◆ Instructions to follow
The records below are to be reproduced exactly, with the pictures left out.

Items from a dataset
════
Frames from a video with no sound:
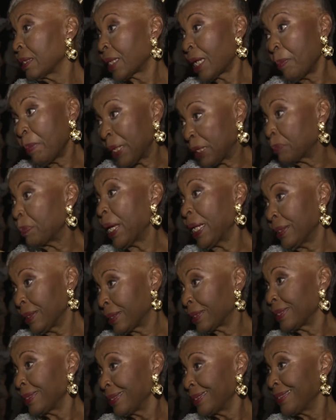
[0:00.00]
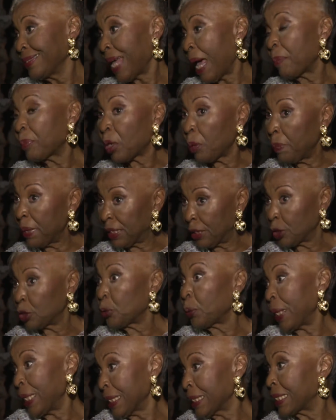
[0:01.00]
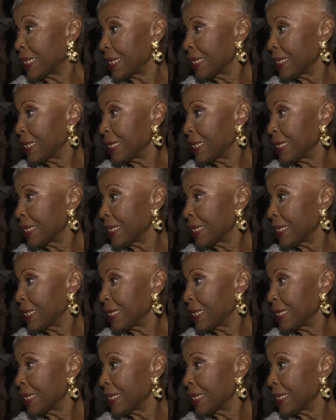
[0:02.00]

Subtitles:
Commitment. I'm committed to it,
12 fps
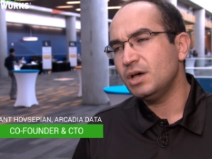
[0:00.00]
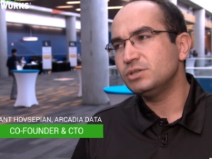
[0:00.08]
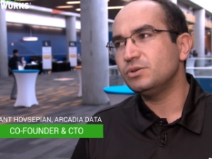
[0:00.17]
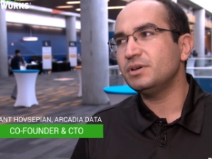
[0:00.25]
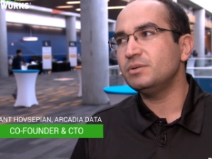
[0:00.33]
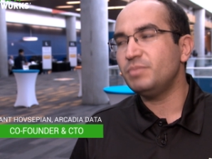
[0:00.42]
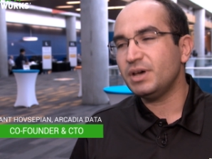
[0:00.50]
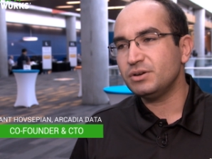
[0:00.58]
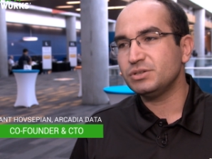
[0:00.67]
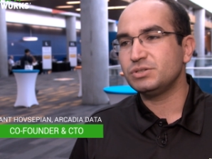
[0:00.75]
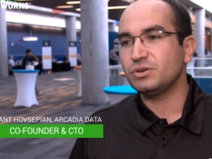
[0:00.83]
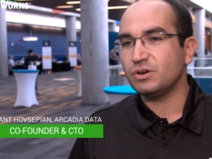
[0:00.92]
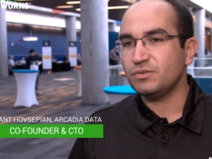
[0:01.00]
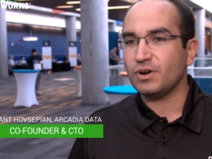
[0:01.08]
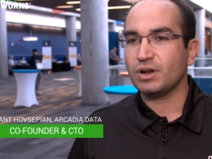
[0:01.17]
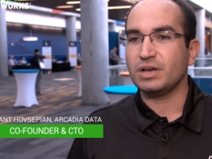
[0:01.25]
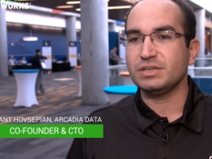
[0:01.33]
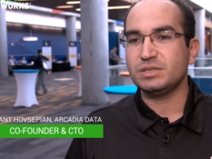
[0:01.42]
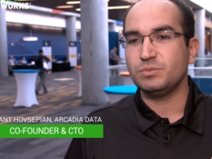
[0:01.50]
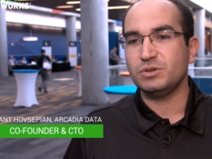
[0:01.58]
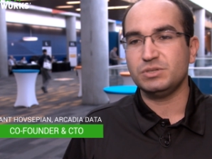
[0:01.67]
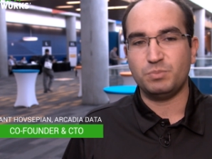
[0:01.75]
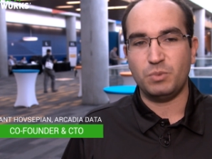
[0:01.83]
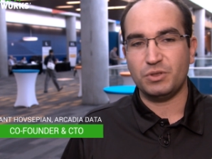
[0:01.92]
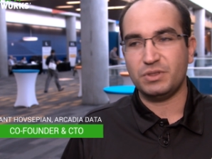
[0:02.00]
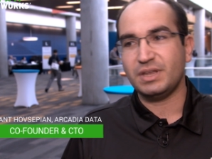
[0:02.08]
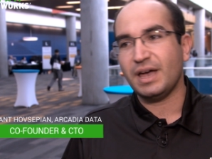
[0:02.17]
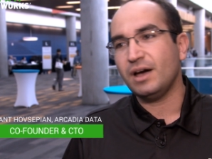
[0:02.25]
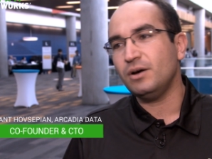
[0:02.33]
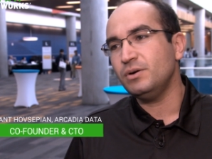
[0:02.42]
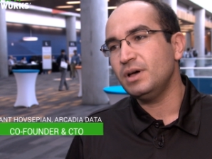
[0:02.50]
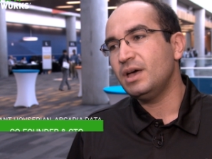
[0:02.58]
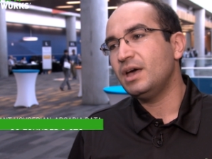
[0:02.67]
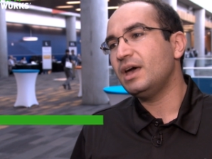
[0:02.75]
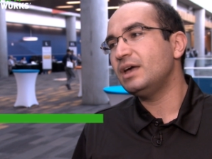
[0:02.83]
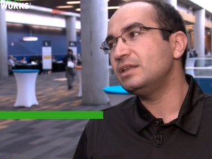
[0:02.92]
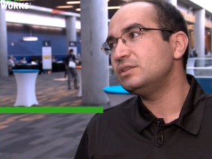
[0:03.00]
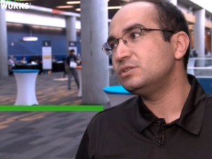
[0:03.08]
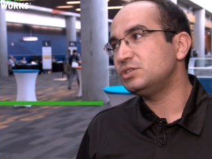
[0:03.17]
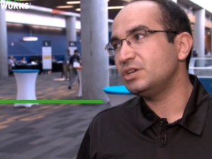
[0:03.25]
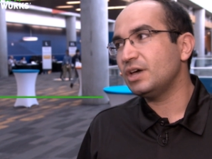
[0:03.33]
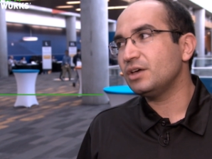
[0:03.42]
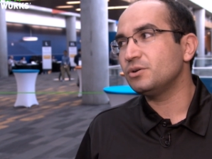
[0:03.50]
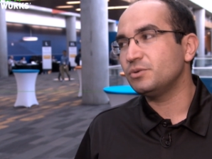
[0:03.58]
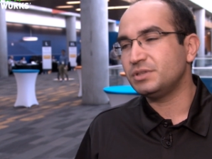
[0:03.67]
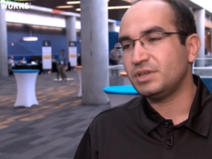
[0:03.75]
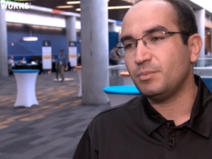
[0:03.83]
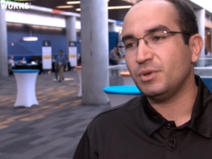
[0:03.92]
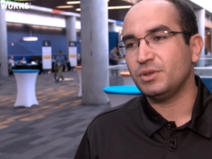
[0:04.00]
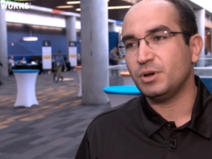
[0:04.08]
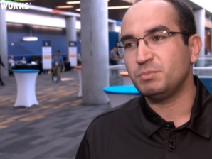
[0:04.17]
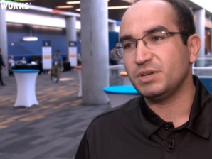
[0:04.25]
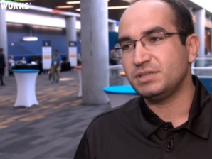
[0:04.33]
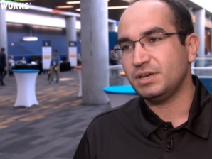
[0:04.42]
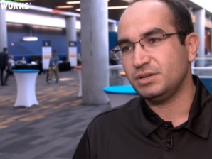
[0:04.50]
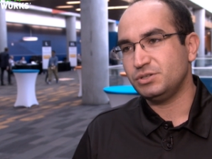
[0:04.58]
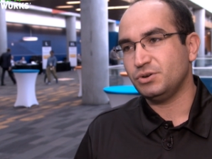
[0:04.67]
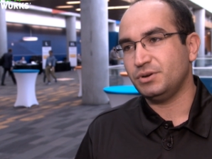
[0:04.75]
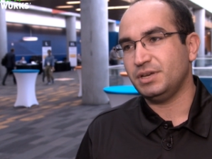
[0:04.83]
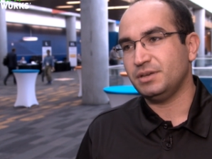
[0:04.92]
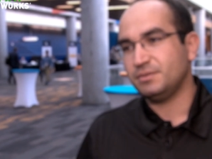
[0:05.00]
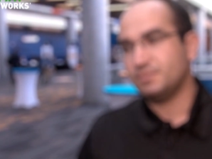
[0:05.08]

so we can better serve our customers both now and together with them on their big data journey.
════
◆ Answer to the problem
Frames from a video with no sound:
[0:00.00]
[0:01.00]
[0:02.00]

Subtitles:
Commitment. I'm committed to it,
12 fps
[0:00.00]
[0:00.08]
[0:00.17]
[0:00.25]
[0:00.33]
[0:00.42]
[0:00.50]
[0:00.58]
[0:00.67]
[0:00.75]
[0:00.83]
[0:00.92]
[0:01.00]
[0:01.08]
[0:01.17]
[0:01.25]
[0:01.33]
[0:01.42]
[0:01.50]
[0:01.58]
[0:01.67]
[0:01.75]
[0:01.83]
[0:01.92]
[0:02.00]
[0:02.08]
[0:02.17]
[0:02.25]
[0:02.33]
[0:02.42]
[0:02.50]
[0:02.58]
[0:02.67]
[0:02.75]
[0:02.83]
[0:02.92]
[0:03.00]
[0:03.08]
[0:03.17]
[0:03.25]
[0:03.33]
[0:03.42]
[0:03.50]
[0:03.58]
[0:03.67]
[0:03.75]
[0:03.83]
[0:03.92]
[0:04.00]
[0:04.08]
[0:04.17]
[0:04.25]
[0:04.33]
[0:04.42]
[0:04.50]
[0:04.58]
[0:04.67]
[0:04.75]
[0:04.83]
[0:04.92]
[0:05.00]
[0:05.08]

so we can better serve our customers both now and together with them on their big data journey.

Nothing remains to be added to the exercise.